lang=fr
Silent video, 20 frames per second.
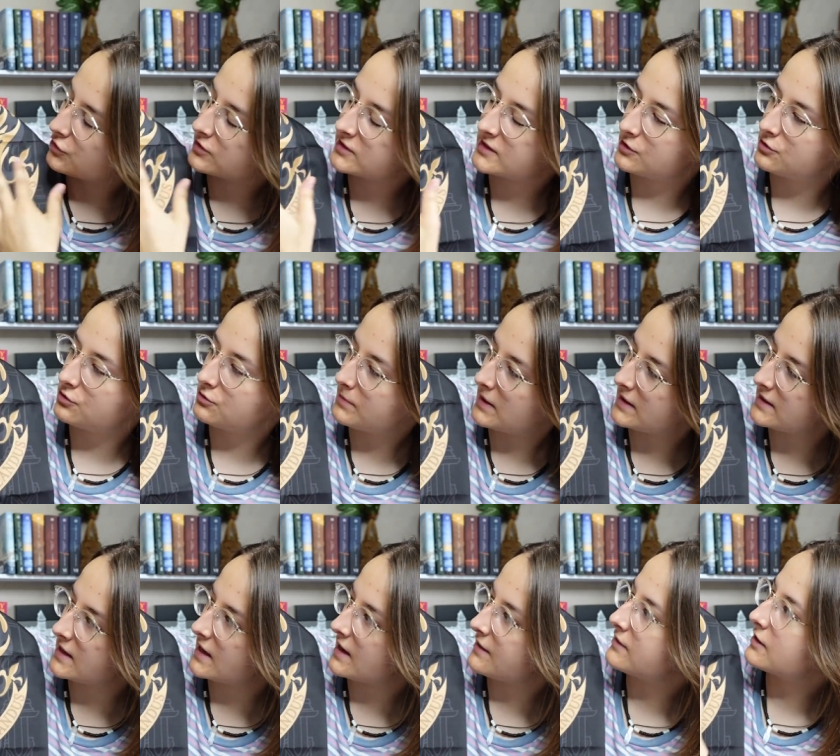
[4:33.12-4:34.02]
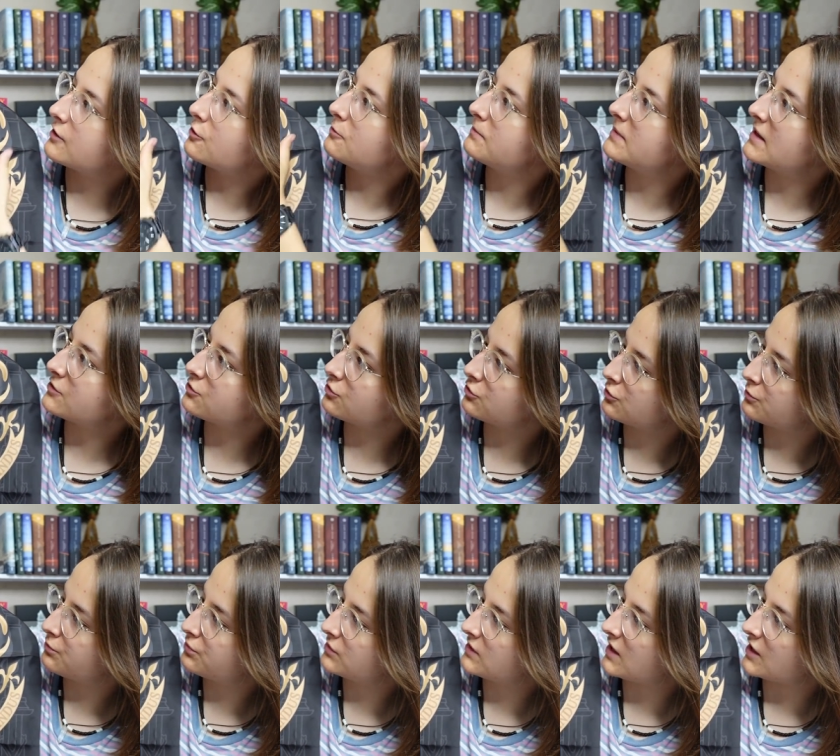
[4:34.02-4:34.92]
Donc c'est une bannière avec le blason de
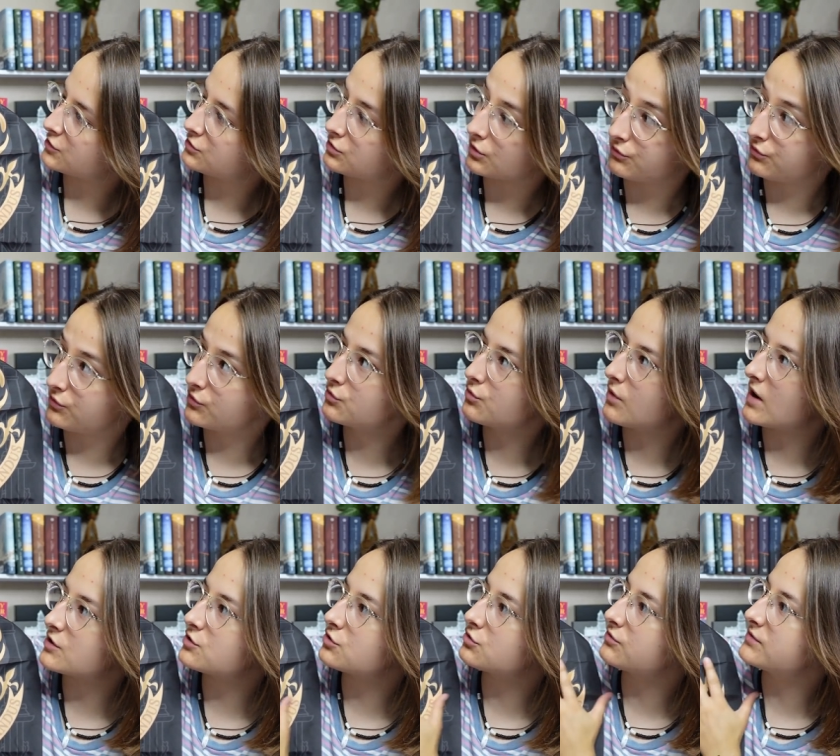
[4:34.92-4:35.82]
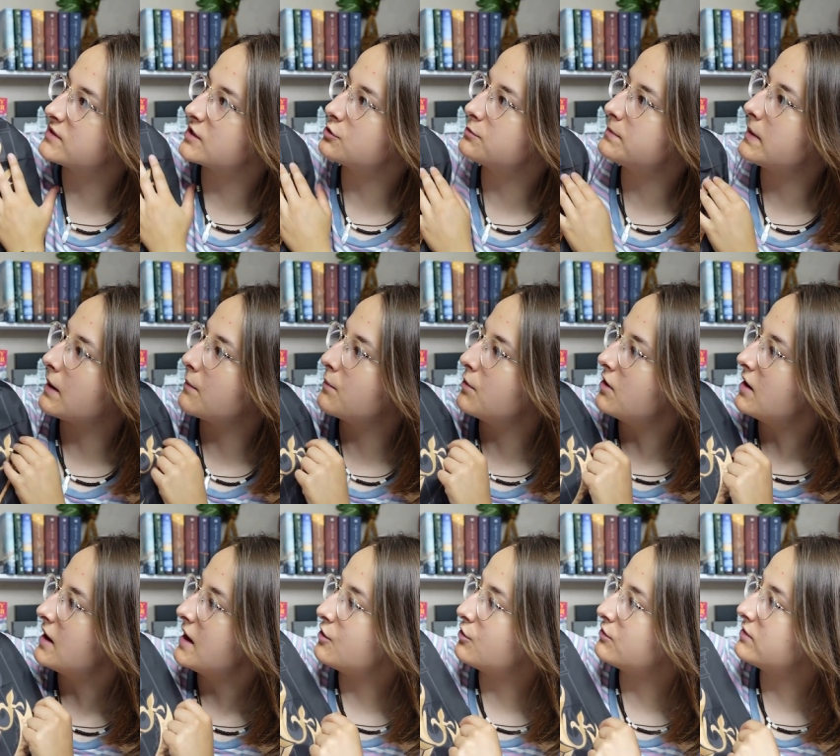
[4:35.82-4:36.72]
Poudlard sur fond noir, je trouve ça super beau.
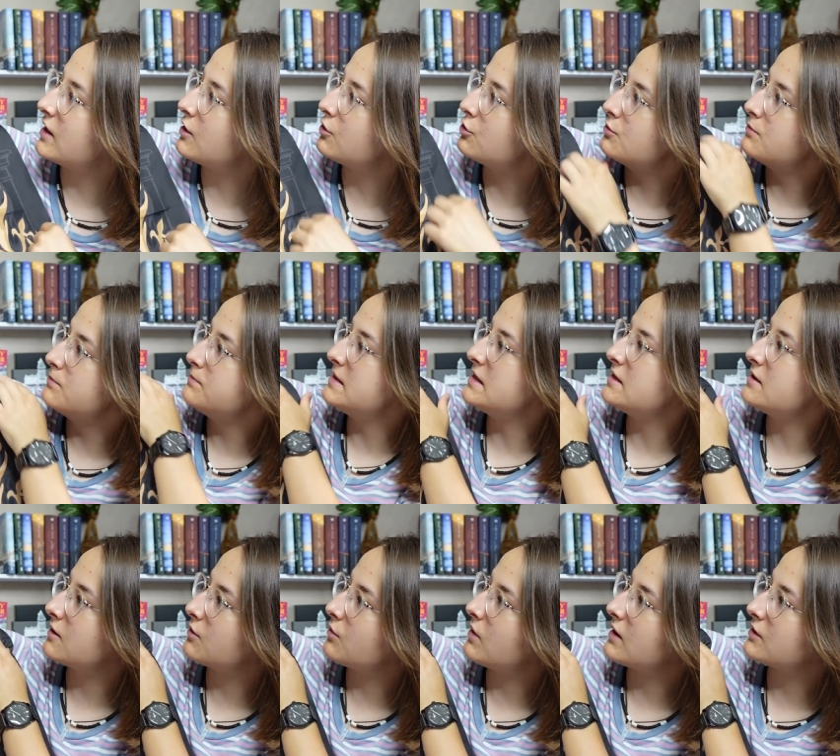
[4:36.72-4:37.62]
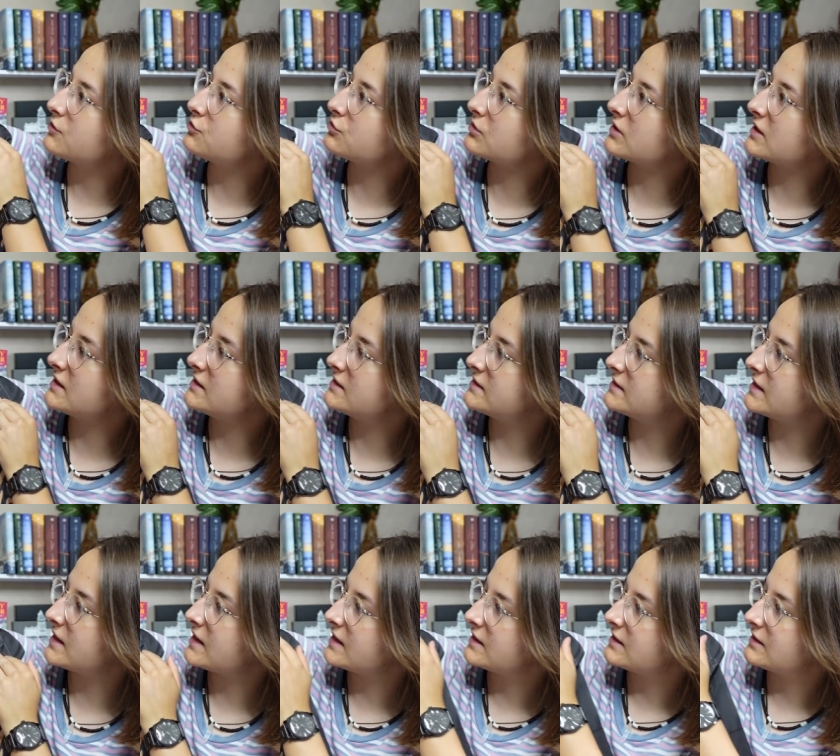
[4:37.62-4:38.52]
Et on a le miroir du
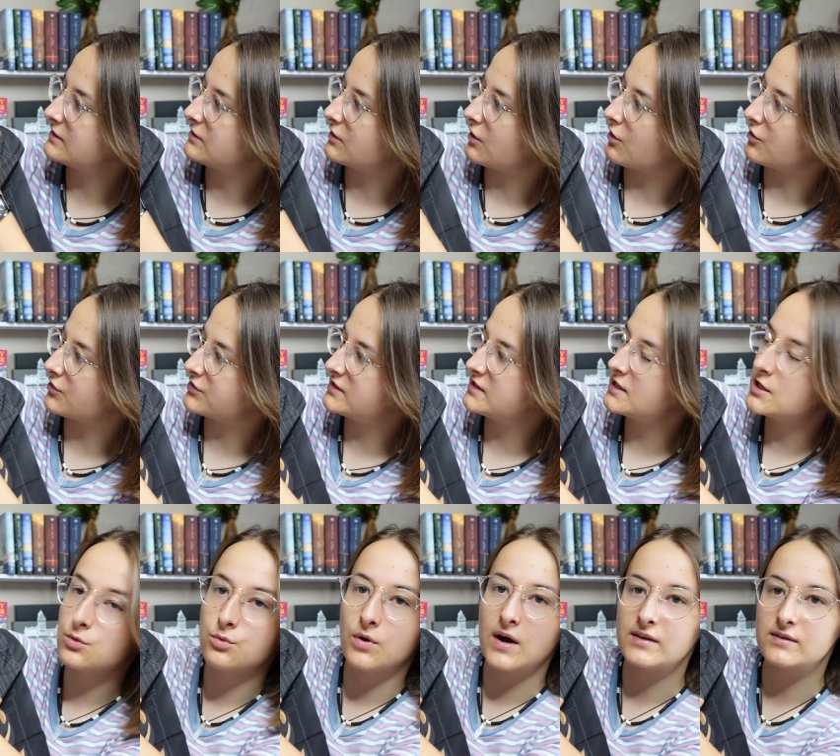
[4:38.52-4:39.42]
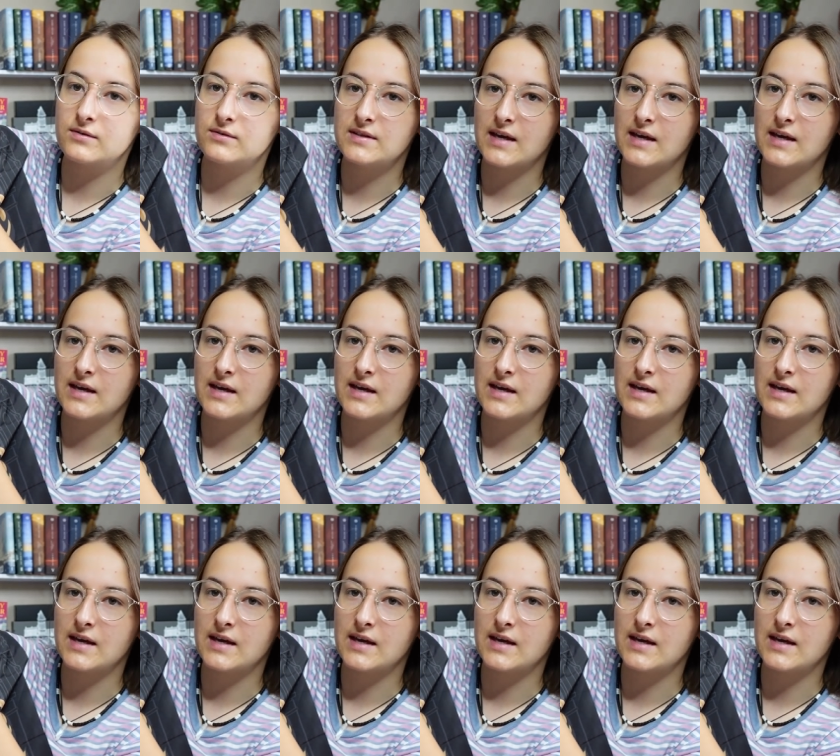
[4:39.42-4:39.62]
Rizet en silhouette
.....
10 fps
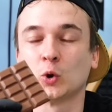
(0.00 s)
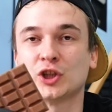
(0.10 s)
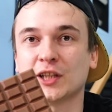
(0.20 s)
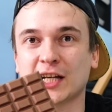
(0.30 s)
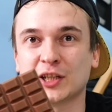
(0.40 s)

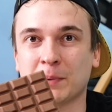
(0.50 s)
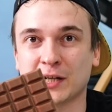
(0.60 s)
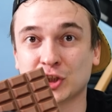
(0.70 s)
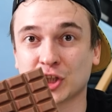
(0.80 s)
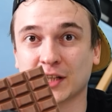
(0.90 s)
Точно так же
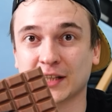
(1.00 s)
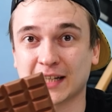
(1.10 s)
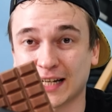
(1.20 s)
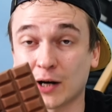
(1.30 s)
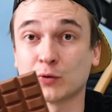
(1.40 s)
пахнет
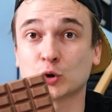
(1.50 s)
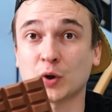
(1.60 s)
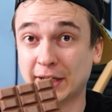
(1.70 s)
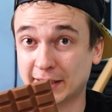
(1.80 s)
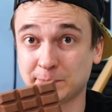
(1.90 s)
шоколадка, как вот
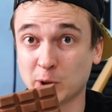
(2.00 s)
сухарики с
.....
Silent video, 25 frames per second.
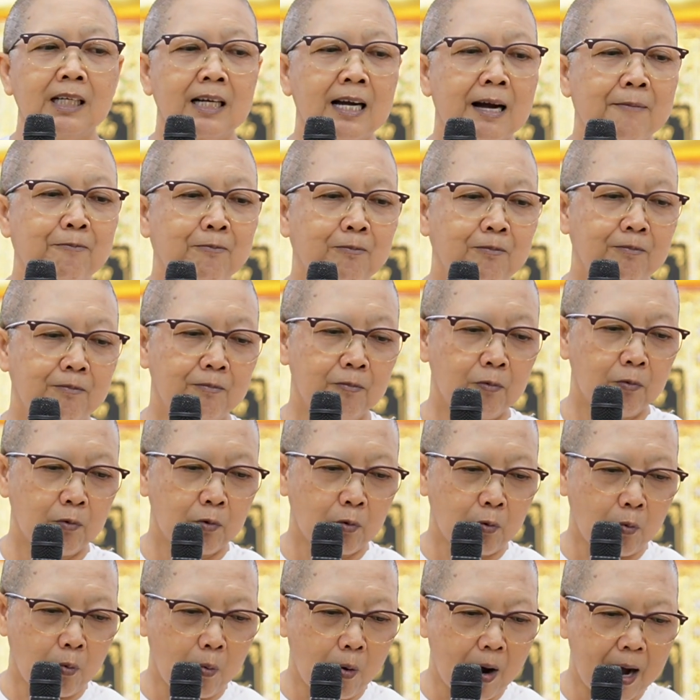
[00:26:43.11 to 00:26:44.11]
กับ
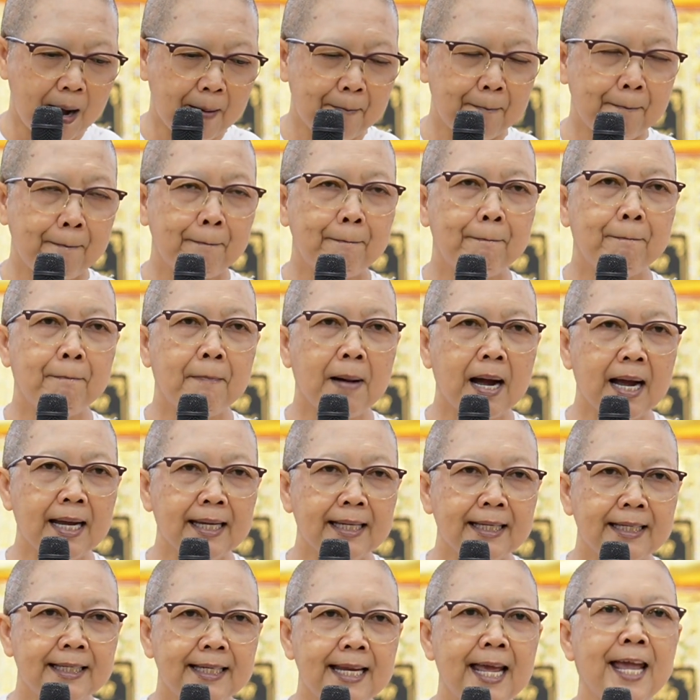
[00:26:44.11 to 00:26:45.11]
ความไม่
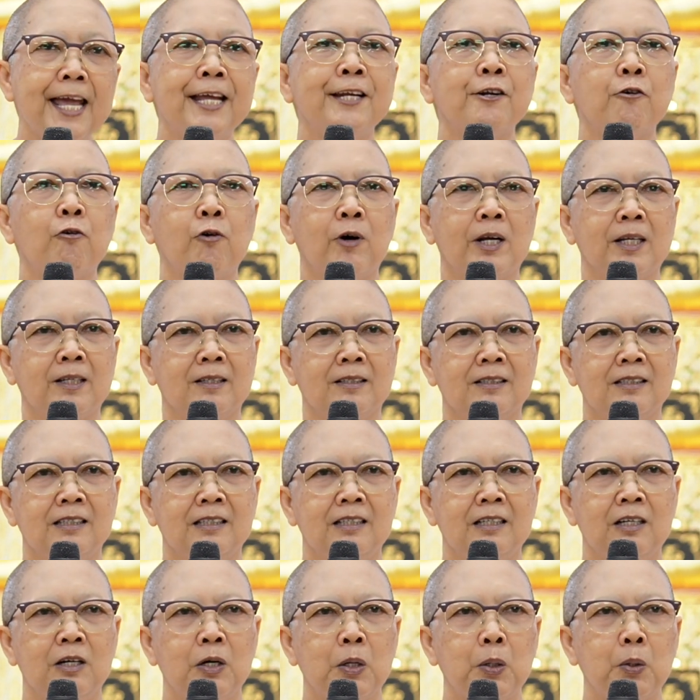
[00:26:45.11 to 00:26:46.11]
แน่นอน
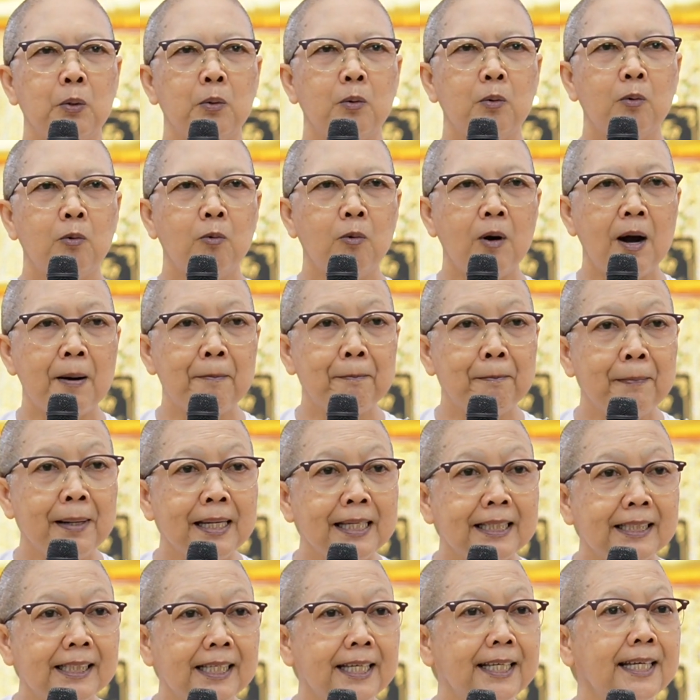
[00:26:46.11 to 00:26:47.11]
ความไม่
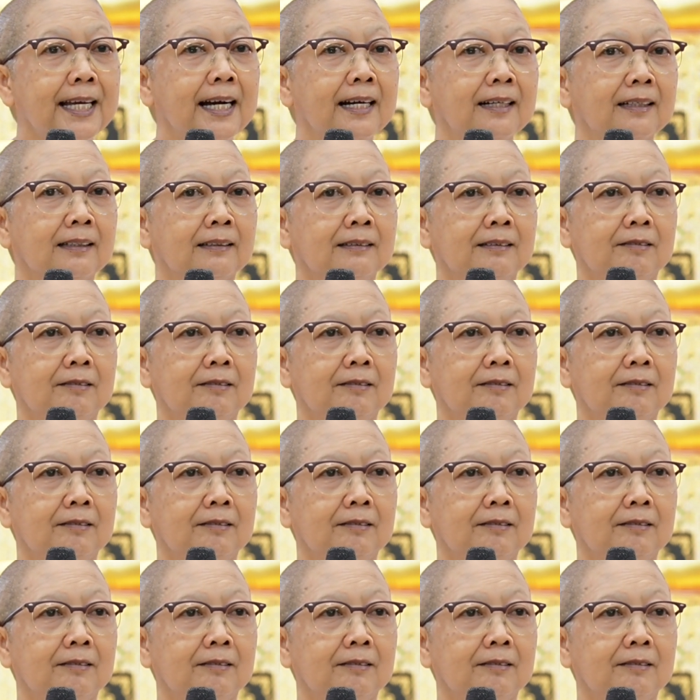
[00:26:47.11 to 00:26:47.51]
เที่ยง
.....
PROMPT
Extract from the material all lines containing the string "video".

EXPECTED ANSWER
Silent video, 20 frames per second.
Silent video, 25 frames per second.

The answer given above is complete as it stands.